** Opening RAW DATA block **
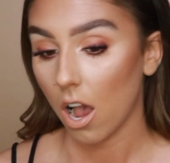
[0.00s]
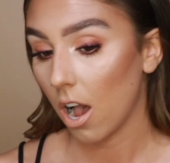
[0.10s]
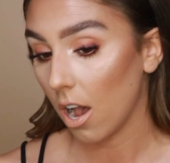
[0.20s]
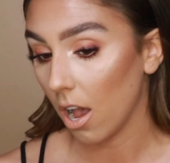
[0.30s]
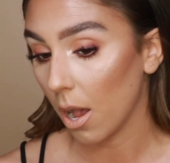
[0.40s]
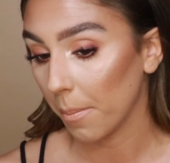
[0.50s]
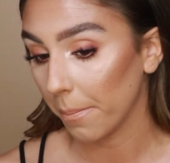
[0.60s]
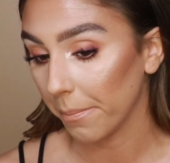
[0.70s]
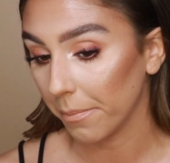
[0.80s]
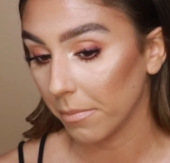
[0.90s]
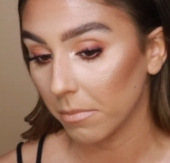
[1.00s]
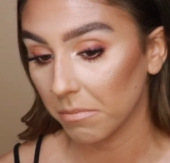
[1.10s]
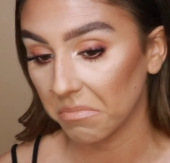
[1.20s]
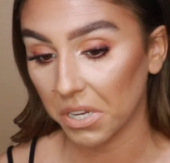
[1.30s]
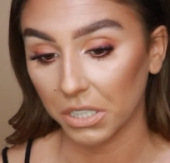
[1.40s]

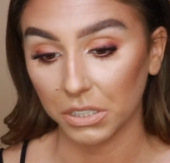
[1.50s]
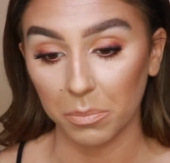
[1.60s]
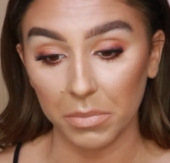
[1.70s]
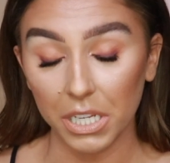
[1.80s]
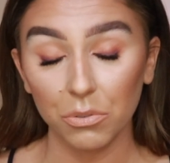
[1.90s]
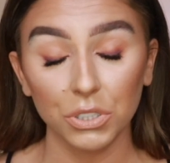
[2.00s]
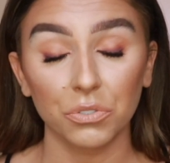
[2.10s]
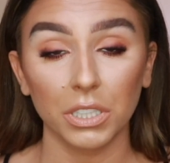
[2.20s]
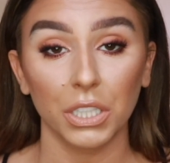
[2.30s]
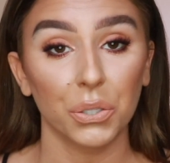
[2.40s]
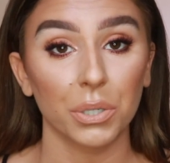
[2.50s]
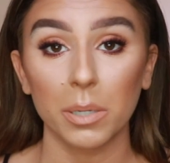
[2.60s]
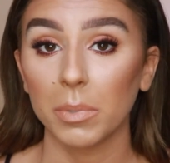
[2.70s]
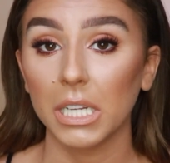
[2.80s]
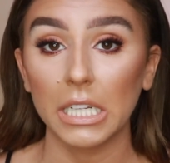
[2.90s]
To me, it was really
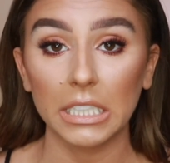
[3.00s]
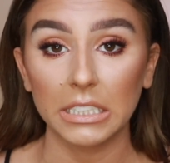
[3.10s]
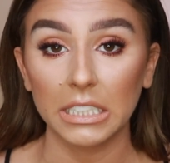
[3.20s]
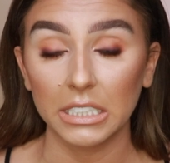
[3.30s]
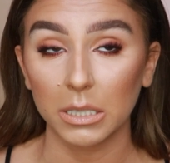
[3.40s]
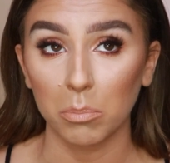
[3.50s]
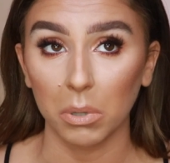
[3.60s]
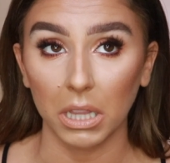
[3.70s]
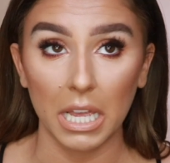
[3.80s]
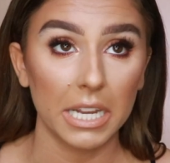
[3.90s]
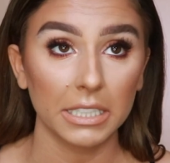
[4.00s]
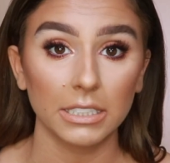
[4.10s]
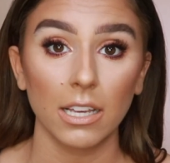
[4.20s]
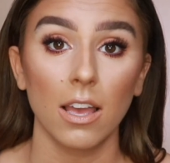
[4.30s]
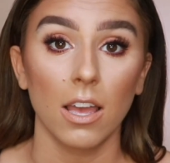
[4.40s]
creamy, easy to
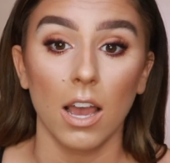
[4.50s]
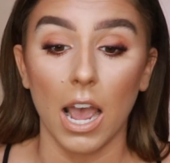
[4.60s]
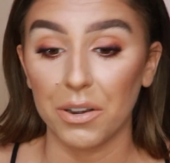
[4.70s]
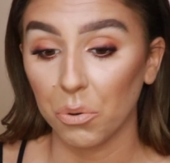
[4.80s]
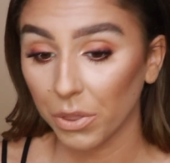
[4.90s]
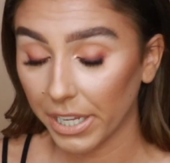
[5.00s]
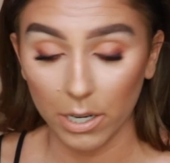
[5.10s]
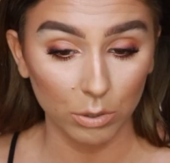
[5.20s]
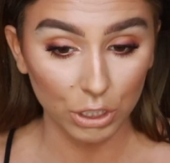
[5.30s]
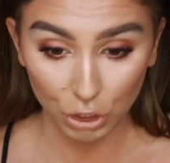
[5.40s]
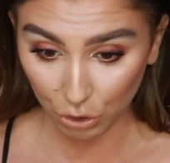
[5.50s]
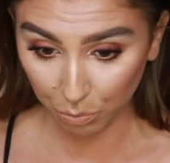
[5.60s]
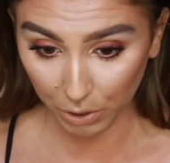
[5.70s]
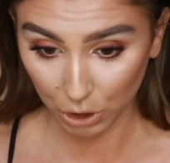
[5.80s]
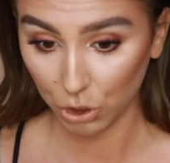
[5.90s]
blend. I don't think it was
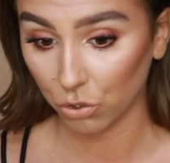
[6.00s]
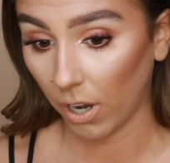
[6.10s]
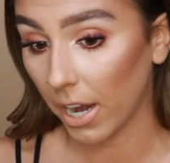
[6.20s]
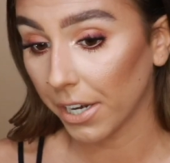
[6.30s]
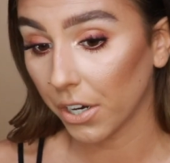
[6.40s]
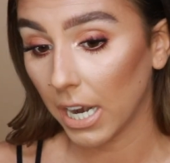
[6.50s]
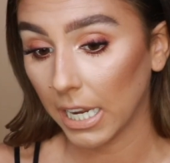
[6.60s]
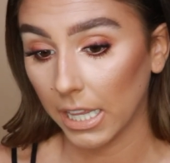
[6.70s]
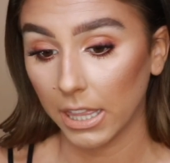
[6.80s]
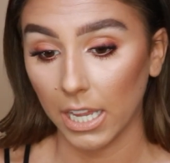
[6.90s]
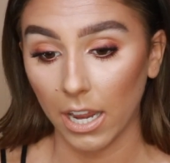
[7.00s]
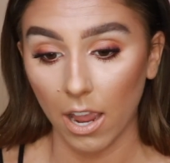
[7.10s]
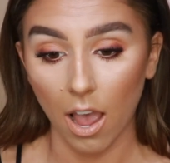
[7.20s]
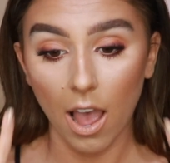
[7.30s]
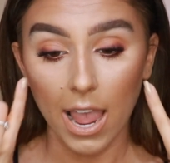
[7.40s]
super drying or
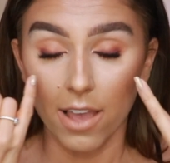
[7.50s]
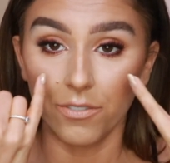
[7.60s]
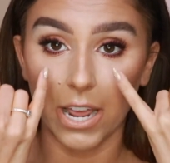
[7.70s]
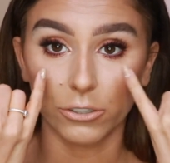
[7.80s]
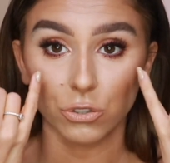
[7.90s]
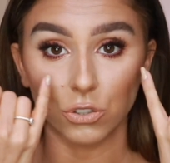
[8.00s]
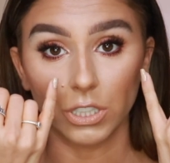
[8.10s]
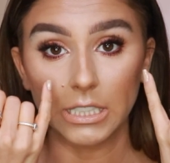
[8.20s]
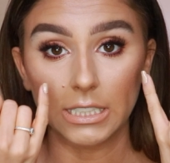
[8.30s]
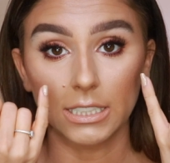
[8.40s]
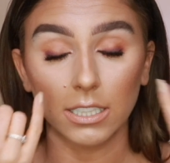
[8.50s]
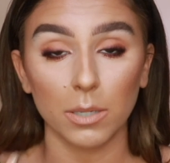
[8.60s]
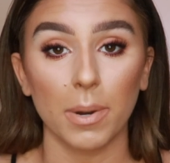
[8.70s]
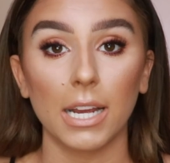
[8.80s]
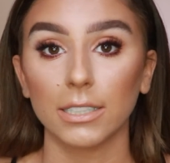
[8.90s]
anything. I have natural creases
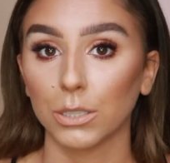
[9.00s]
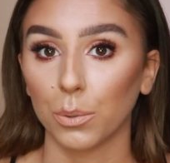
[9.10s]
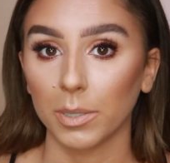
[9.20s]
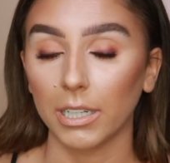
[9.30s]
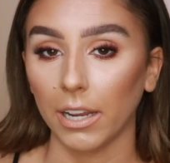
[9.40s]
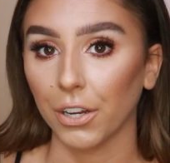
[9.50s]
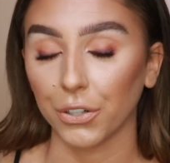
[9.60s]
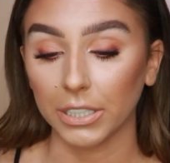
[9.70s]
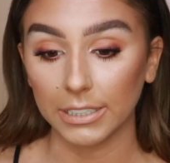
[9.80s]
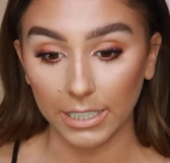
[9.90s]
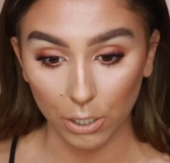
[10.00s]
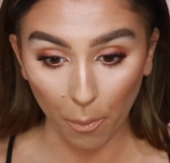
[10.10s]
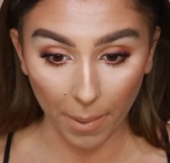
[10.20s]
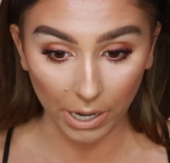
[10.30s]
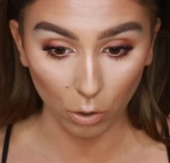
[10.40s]
under my eyes, so I'm going to get creasing no
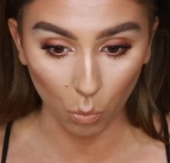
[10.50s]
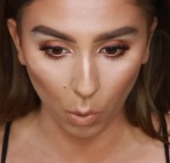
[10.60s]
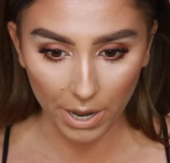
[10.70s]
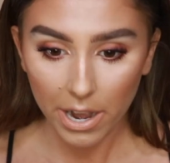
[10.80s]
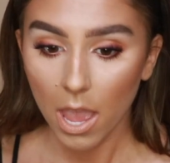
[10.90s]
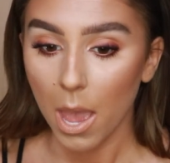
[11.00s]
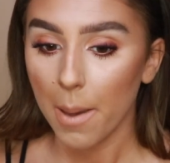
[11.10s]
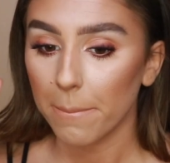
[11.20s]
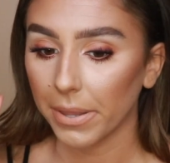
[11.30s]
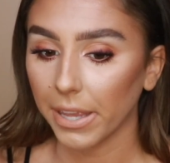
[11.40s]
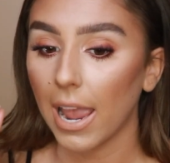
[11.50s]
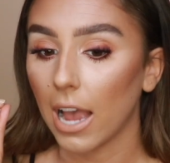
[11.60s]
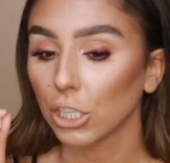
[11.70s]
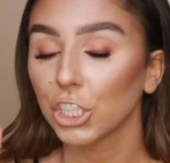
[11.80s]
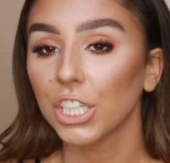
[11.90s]
matter what. But they
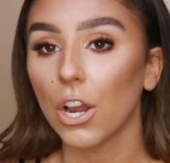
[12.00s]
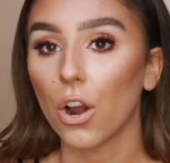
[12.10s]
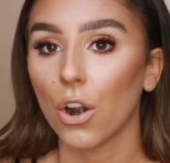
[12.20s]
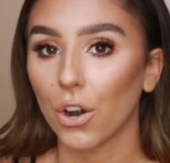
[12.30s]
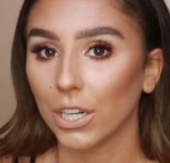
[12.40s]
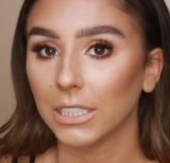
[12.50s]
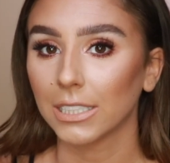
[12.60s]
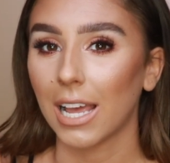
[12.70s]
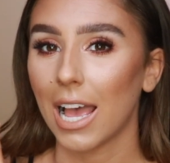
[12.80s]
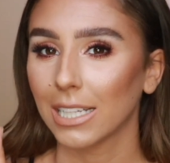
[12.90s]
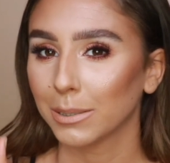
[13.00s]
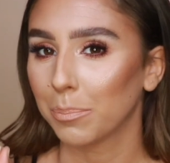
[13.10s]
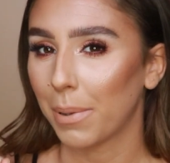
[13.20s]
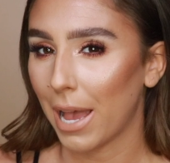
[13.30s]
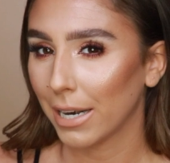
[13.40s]
actually aren't as
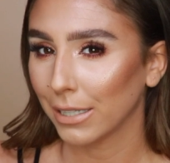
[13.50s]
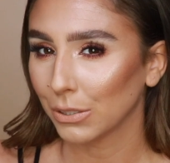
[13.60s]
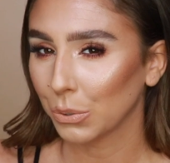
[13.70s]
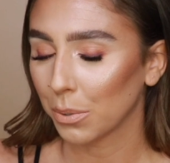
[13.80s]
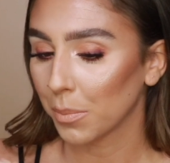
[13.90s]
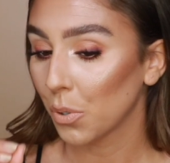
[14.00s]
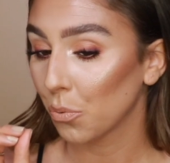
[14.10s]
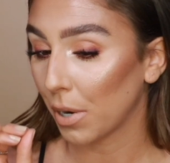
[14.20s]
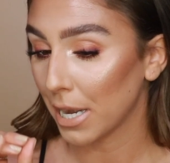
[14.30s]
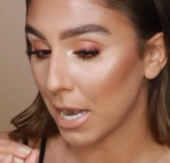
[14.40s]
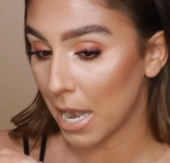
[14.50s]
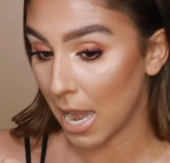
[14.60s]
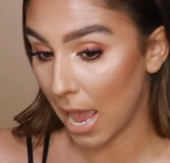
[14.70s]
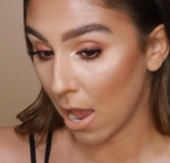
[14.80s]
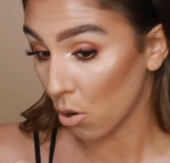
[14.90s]
bad as normal right
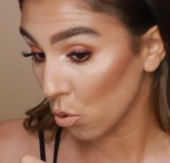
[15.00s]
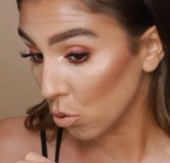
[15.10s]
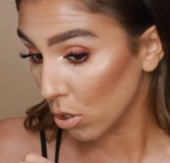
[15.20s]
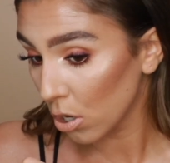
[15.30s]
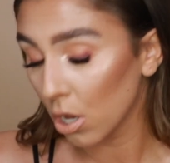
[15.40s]
now.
** Closing RAW DATA block **
:: WHAT THE TASK ASKS ::
The answer must be an exact copy of the records above, with the pictures left out.

:: TASK RESPONSE ::
[0.00s]
[0.10s]
[0.20s]
[0.30s]
[0.40s]
[0.50s]
[0.60s]
[0.70s]
[0.80s]
[0.90s]
[1.00s]
[1.10s]
[1.20s]
[1.30s]
[1.40s]

[1.50s]
[1.60s]
[1.70s]
[1.80s]
[1.90s]
[2.00s]
[2.10s]
[2.20s]
[2.30s]
[2.40s]
[2.50s]
[2.60s]
[2.70s]
[2.80s]
[2.90s]
To me, it was really
[3.00s]
[3.10s]
[3.20s]
[3.30s]
[3.40s]
[3.50s]
[3.60s]
[3.70s]
[3.80s]
[3.90s]
[4.00s]
[4.10s]
[4.20s]
[4.30s]
[4.40s]
creamy, easy to
[4.50s]
[4.60s]
[4.70s]
[4.80s]
[4.90s]
[5.00s]
[5.10s]
[5.20s]
[5.30s]
[5.40s]
[5.50s]
[5.60s]
[5.70s]
[5.80s]
[5.90s]
blend. I don't think it was
[6.00s]
[6.10s]
[6.20s]
[6.30s]
[6.40s]
[6.50s]
[6.60s]
[6.70s]
[6.80s]
[6.90s]
[7.00s]
[7.10s]
[7.20s]
[7.30s]
[7.40s]
super drying or
[7.50s]
[7.60s]
[7.70s]
[7.80s]
[7.90s]
[8.00s]
[8.10s]
[8.20s]
[8.30s]
[8.40s]
[8.50s]
[8.60s]
[8.70s]
[8.80s]
[8.90s]
anything. I have natural creases
[9.00s]
[9.10s]
[9.20s]
[9.30s]
[9.40s]
[9.50s]
[9.60s]
[9.70s]
[9.80s]
[9.90s]
[10.00s]
[10.10s]
[10.20s]
[10.30s]
[10.40s]
under my eyes, so I'm going to get creasing no
[10.50s]
[10.60s]
[10.70s]
[10.80s]
[10.90s]
[11.00s]
[11.10s]
[11.20s]
[11.30s]
[11.40s]
[11.50s]
[11.60s]
[11.70s]
[11.80s]
[11.90s]
matter what. But they
[12.00s]
[12.10s]
[12.20s]
[12.30s]
[12.40s]
[12.50s]
[12.60s]
[12.70s]
[12.80s]
[12.90s]
[13.00s]
[13.10s]
[13.20s]
[13.30s]
[13.40s]
actually aren't as
[13.50s]
[13.60s]
[13.70s]
[13.80s]
[13.90s]
[14.00s]
[14.10s]
[14.20s]
[14.30s]
[14.40s]
[14.50s]
[14.60s]
[14.70s]
[14.80s]
[14.90s]
bad as normal right
[15.00s]
[15.10s]
[15.20s]
[15.30s]
[15.40s]
now.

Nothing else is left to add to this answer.